Ergenekon davasında tanık sıfatıyla ifadesine başvurulan eski Jandarma Kıdemli Yüzbaşı Özcan Tozlu, Diyarbakır Emniyet Müdürü Gaffar Okkan'ın şehit edilmesi olayı ile ilgili Levent Göktaş'ı suçlayıcı ifadelerde bulundu.
İstanbul 13. Ağır Ceza Mahkemesi'nde görülen Ergenekon davasında eski Jandarma Kıdemli Yüzbaşı Özcan Tozlu tanık olarak dinlendi. Diyarbakır Emniyet Müdürü Gaffar Okan'ın şehit edilmesi olayında Levent Göktaş'ın suçlu olduğunu belirten Tozlu, Şırnak'ta 1996 yılında 11 korucunun yakılarak öldürüldüğü 'Güçlükonak katliamı'nın da terör örgütü PKK'nın eylemi olmadığını iddia etti. Tozlu, 16 Mayıs 2001'de Malatya'da CASA tipi askeri uçağın düşürülmesinden TSK mensuplarının sorumlu olduğunu ifade ederek, Levent Göktaş'ın kendisine olayın kaza olmadığını söylediğini anlattı.
Star'a göre; 1997 yılında açığa alınan ve 2001'deki YAŞ kararlarıyla da ordudan atılan Tozlu, yeminli olarak verdiği ifadesinde Orgeneral Çevik Bir'in darbe için hazırlanan 500 sayfalık belgenin altında imzası olduğunu ve bu durumu Başbakan Mesut Yılmaz'a ile bazı siyasilere aktardığını söyledi. Tozlu, "Durumu Levent Göktaş'a aktardım. İbrahim Şahin ile görüşmemi söyledi. Durumu telefonda görüştüğüm İbrahim Şahin'e de söyledim. Bana, 'Çocuk musun telefonlar dinleniyor' diyerek kızdı. Şahin 'Birkaç mason kırıntısına bu ülkeyi yedirmeyiz.' dedi. 45 gün sonra tayinler oldu. Çevik Bir, 1. Orduya alındı 1998 yılında bu şekilde darbe önlenmiş oldu." dedi.
Tanık Tozlu, ailesiyle tatile gittiği Kuzuluk'ta Göktaş'ın yanına uğradığını belirterek, "Göktaş bana 'senden çok memnunuz' diyerek 15 bin dolarlık bir çek verdi. Çeki örtülü ödenekten verildiğini anlattı. Ancak ben bunu almadım. O zaman çeki 13 yaşında olan kızım ile 10 yaşında olan oğluma uzattı. Onlar da almadı. Adama sorarlar bu paranın kaynağı nedir dedim. Benim parayı beğenmediğimi söyledi. Daha sonraki görüşmemizde hesabında 200 bin dolar olduğunu derhal 20 binini almamı söyledi. Beni İskenderun-İstanbul arasında kontronör yapacaklarmış. Ben ordudan uzaklaştırıldığımı belirterek bu işin nasıl olacağını sordum. Hallederiz şekilinde cevap verdi." iddiasında bulundu.

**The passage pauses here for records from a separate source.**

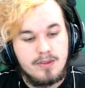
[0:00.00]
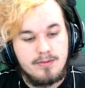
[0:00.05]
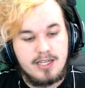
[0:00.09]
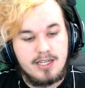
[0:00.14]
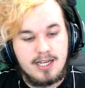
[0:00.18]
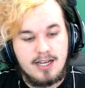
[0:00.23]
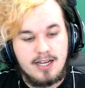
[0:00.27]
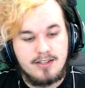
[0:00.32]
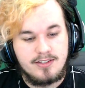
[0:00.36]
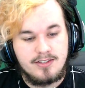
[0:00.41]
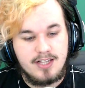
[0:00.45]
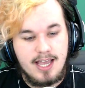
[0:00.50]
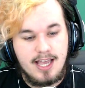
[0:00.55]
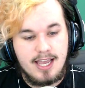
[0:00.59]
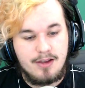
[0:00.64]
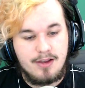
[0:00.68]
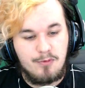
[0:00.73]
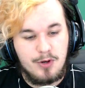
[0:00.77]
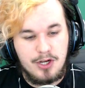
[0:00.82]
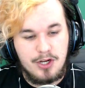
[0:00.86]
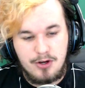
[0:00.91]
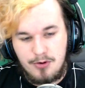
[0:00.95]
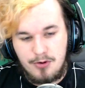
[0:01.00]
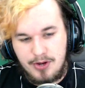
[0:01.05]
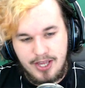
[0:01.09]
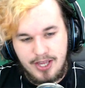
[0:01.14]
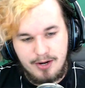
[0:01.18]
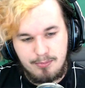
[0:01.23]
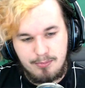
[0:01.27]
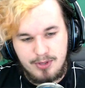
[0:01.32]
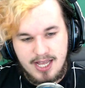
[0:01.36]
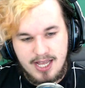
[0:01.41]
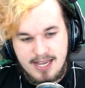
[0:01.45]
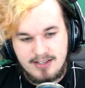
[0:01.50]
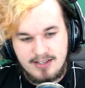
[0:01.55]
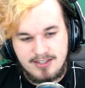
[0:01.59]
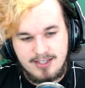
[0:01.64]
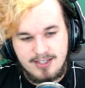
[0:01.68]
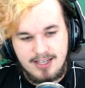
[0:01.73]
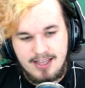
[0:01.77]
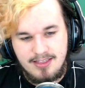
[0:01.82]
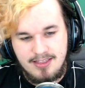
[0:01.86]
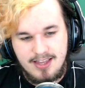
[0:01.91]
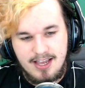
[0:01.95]
because like when you go get a
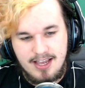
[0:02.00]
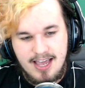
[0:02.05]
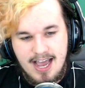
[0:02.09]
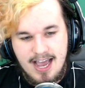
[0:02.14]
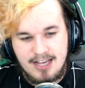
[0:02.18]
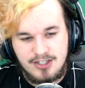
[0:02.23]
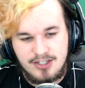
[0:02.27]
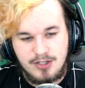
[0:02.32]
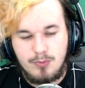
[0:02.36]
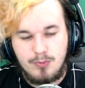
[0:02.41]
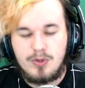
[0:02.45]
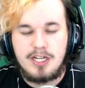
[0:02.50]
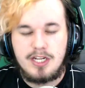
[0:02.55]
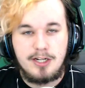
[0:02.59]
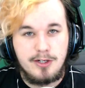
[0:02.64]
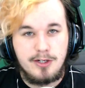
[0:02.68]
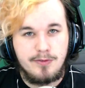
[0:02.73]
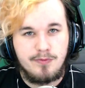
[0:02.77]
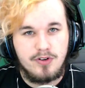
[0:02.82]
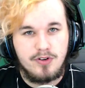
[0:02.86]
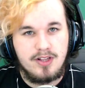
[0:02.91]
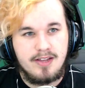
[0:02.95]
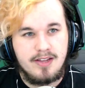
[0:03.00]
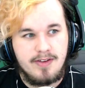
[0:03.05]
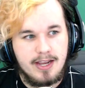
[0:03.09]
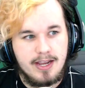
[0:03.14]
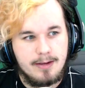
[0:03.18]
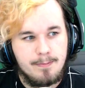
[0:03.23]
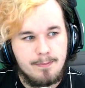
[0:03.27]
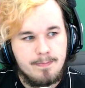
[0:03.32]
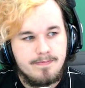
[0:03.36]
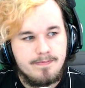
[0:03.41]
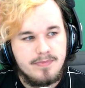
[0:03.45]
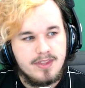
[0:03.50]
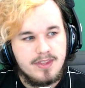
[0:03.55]
place and they ask, what do you do for a living?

1994 yılında Güçlü Konak Jandarma Komutanlığı yaptığı dönemde bir mescit inşaatına başladıklarını anlatan Tozlu, Tuğgeneral Selahattin Uğurlu'nun kendisini sevmediğini ve bu inşaatı görünce 'Yapacak başka bir şey bulamadın mı?' diye sorduğunu söyledi. Kozlu, "Bu süreç sıkıntılar sürdü. Beni Şırnak Jandarma Tabur Komutanlığı'na alındım. 2 ay sonra Güçlükonak'ta 11 korucu ile 2 köylünün bir minibüs içerisinde kurşunlanıp, yakılması olayı oldu. Şırnak'taki komutanım bana sordu. 'Sen o bölgede çalıştın şu haritayı bir incele saldırı nasıl olmuştur?' diye sordu. Ben de baktım ve eyvah dedim. Çünkü korunaklı bir bölgeydi. Askeri birliklere çok yakındı. PKK'nın burada eylem yapmasına imkan yoktu. Olay TSK kontrolündeki koruculara yaptırılmış. Yenimahalledeki Müsteşarlığa bildirildi. Eylemde roketatar ve ağır silahlar kullanıldı." dedi.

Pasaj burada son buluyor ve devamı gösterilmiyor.